Bisnis.com, JAKARTA- Indonesian Packaging Federation (IPF) mengungkap penyusutan produksi kemasan pangan, khususnya produk makanan dan minuman (Mamin) akibat impor bahan baku yang turun sejak tahun 2023 lalu.
Business Development Director IPF Ariana Susanti mengatakan permintaan kemasan berbahan plastik pada momentum Ramadan dan Lebaran tahun ini pun diprediksi lebih rendah dari tahun sebelumnya.
"Sejak kuartal ketiga tahun lalu, impor bahan baku kemasan menurun 20%, otomatis produksi turun dan saat ini naiknya melambat sekali, ada naik tapi tidak seberapa," kata Ariana saat dihubungi, Senin (18/3/2024).

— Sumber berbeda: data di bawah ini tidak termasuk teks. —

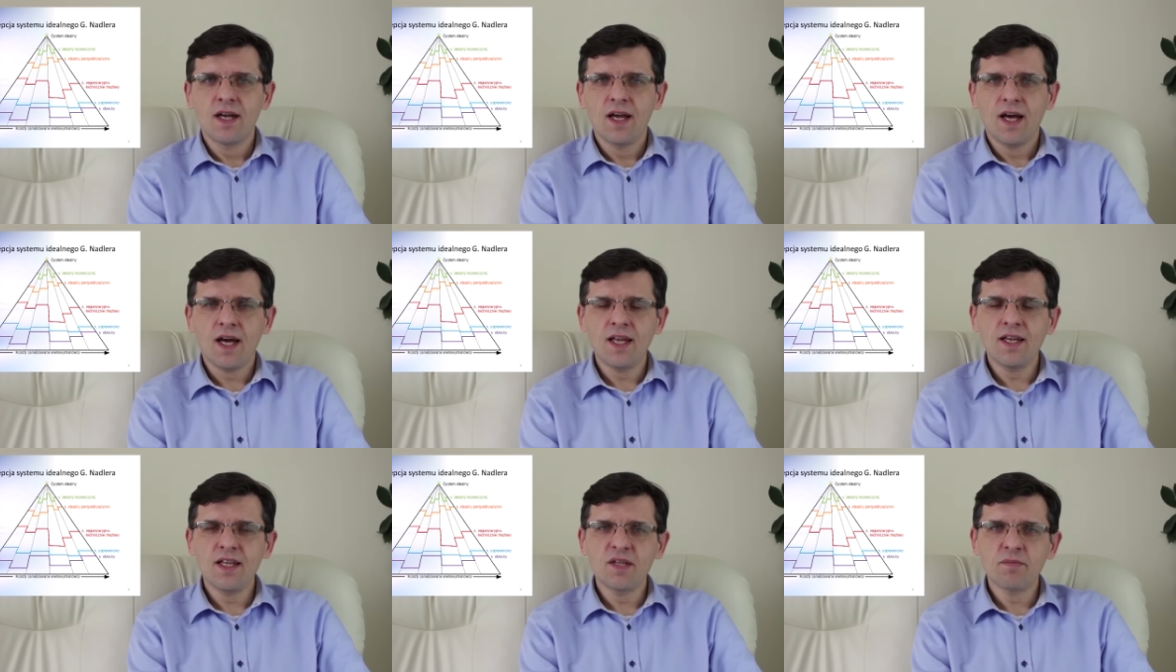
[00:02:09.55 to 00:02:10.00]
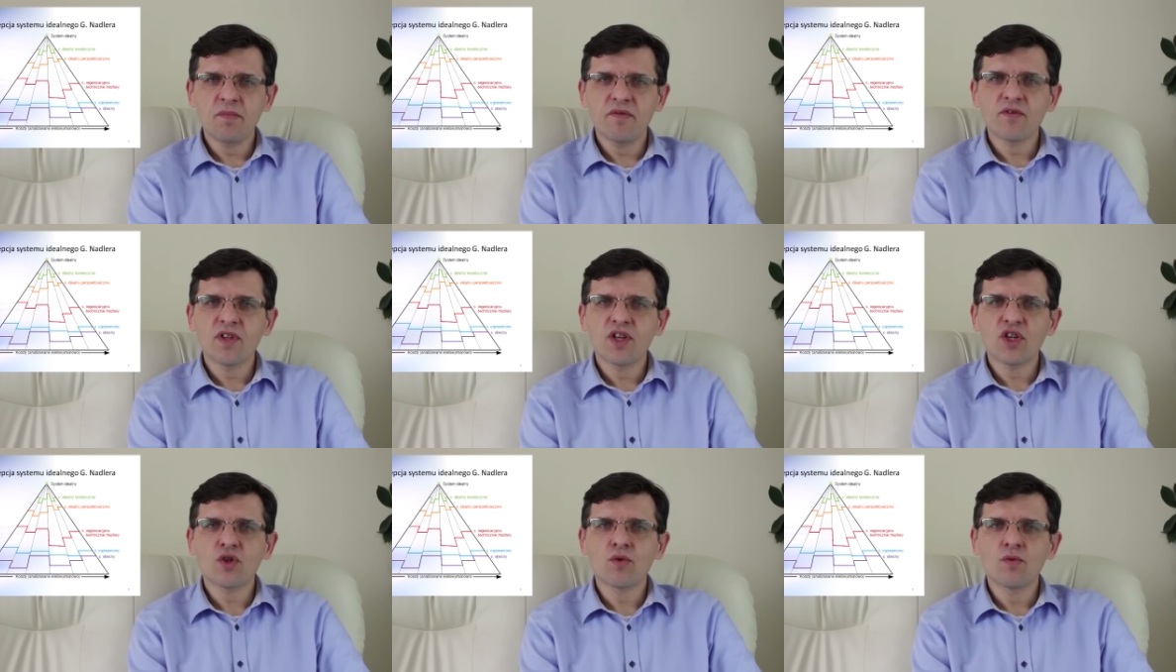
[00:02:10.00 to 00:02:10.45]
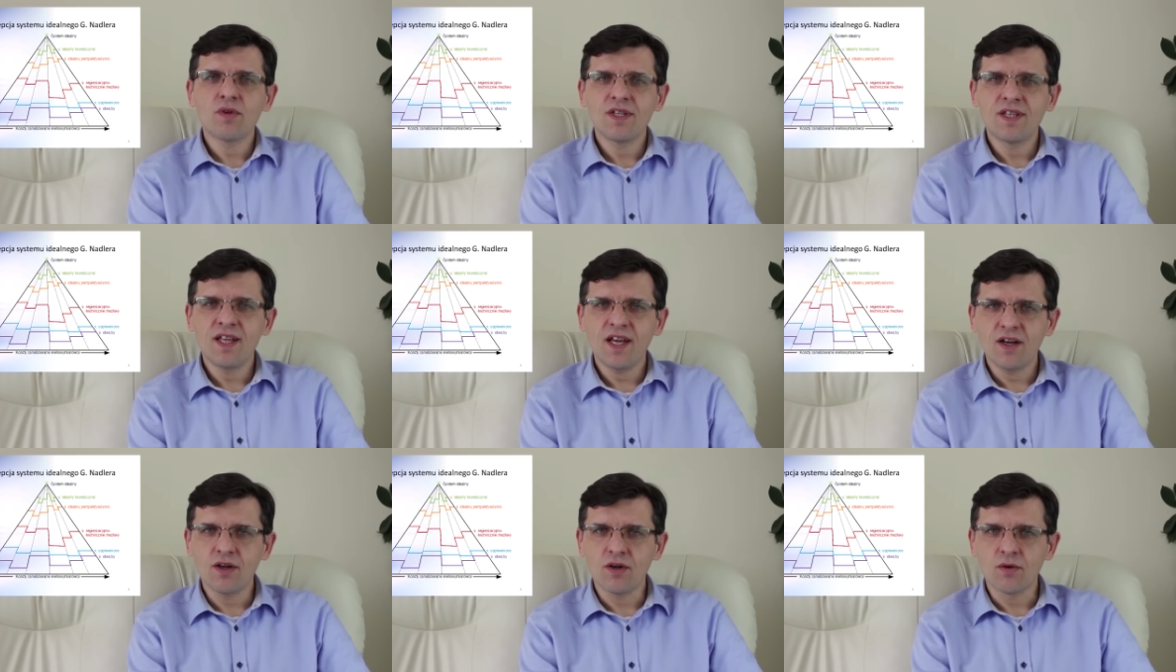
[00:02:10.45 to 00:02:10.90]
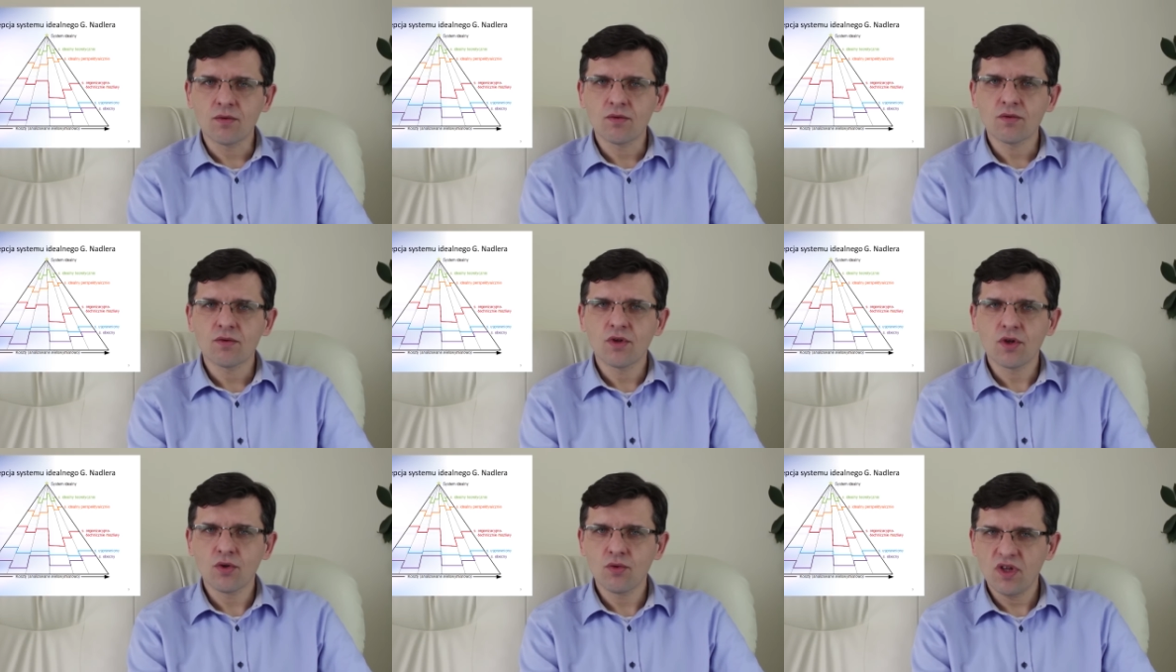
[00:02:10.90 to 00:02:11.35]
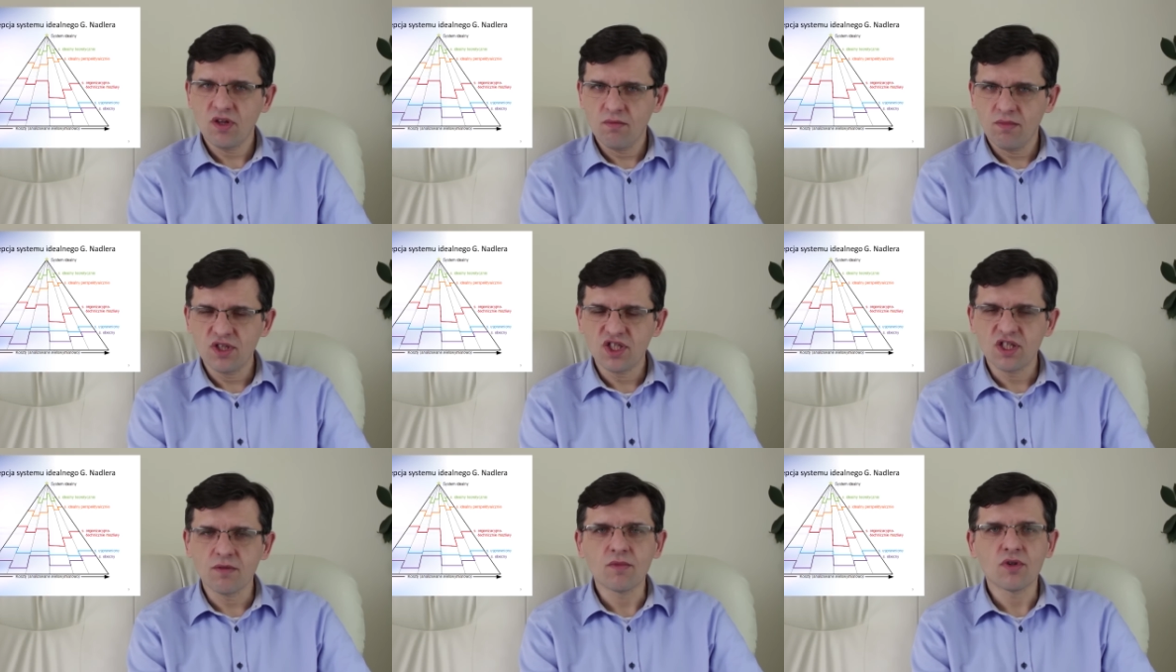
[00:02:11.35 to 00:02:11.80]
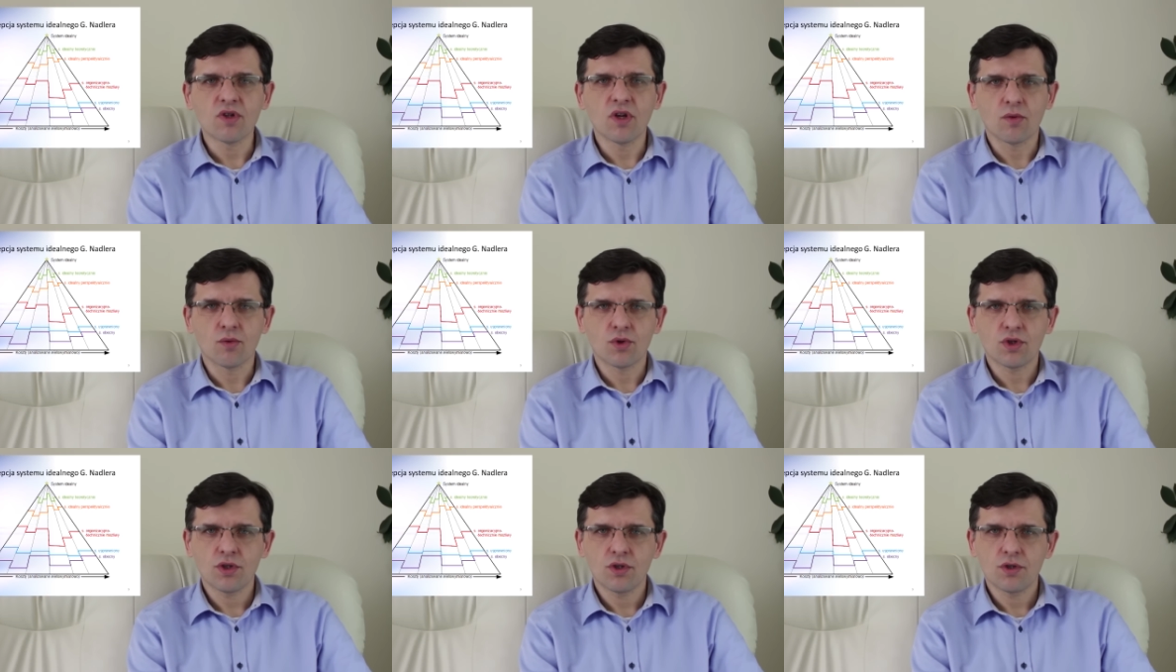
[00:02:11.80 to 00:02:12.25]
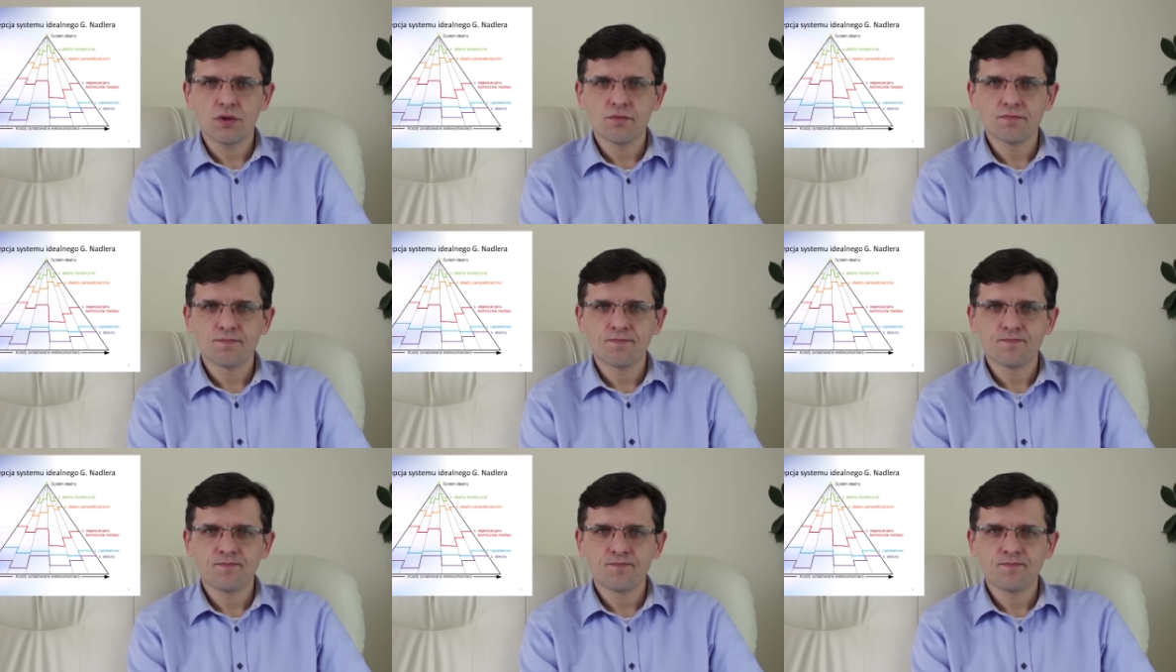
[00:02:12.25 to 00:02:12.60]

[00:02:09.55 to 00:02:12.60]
ale jest pewną naszą ideą, do której będziemy dążyć.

Produksi kemasan mamin selama ini masih ditopang bahan baku impor, terutama untuk plastik, aluminium, dan tinplate untuk kaleng. Dalam hal ini, porsi impor bahan baku mencapai 50% untuk produk pangan tersebut.
Sementara itu, permintaan kemasan yang mulai meningkat yaitu flexibel packaging (multilayer) seperti standing pouch, dan lainnya. Pertumbuhan untuk jenis kemasan tersebut cukup tinggi sehingga banyak dilirik investor.
"Kemasan ini [flexibel packaging] banyak dilirik oleh investor dan banyak pemain baru, sehingga persaingan sangat tajam," tuturnya.
Baca Juga
Di sisi lain, Ariana masih belum melihat pertumbuhan signifikan untuk seluruh produk kemasan setelah Pemilu 2024. Apalagi, kenaikan harga pangan pokok yang memengaruhi daya beli konsumen untuk produk sekunder melemah.
"Belum ada stimulus pemerintah yang dapat membantu mendongkrak kinerja industri kemasan saat ini, karena industri kemasan tumbuh seiring dengan industri penggunanya, industri mamin yang terbesar," pungkasnya.
Adapun, industri mamin diproyeksi mengalami peningkatan permintaan sebesar 30% selama momentum Ramadan dan Lebaran. Hal ini diperkirakan akan mendongkrak produksi industri.
Meskipun, dari segi input industri pengolahan nonmigas masih terkendala impor bahan baku yang turun turun menjadi US$1.087,2 juta atau turun 4,23% (month-to-month/mtm) pada Februari 2024.
Sedangkan impor barang modal mengalami kenaikan 14,20% senilai US$812,5 juta. Kedua golongan penggunaan barang ini menyangkut pada produktivitas input industri manufaktur dalam negeri.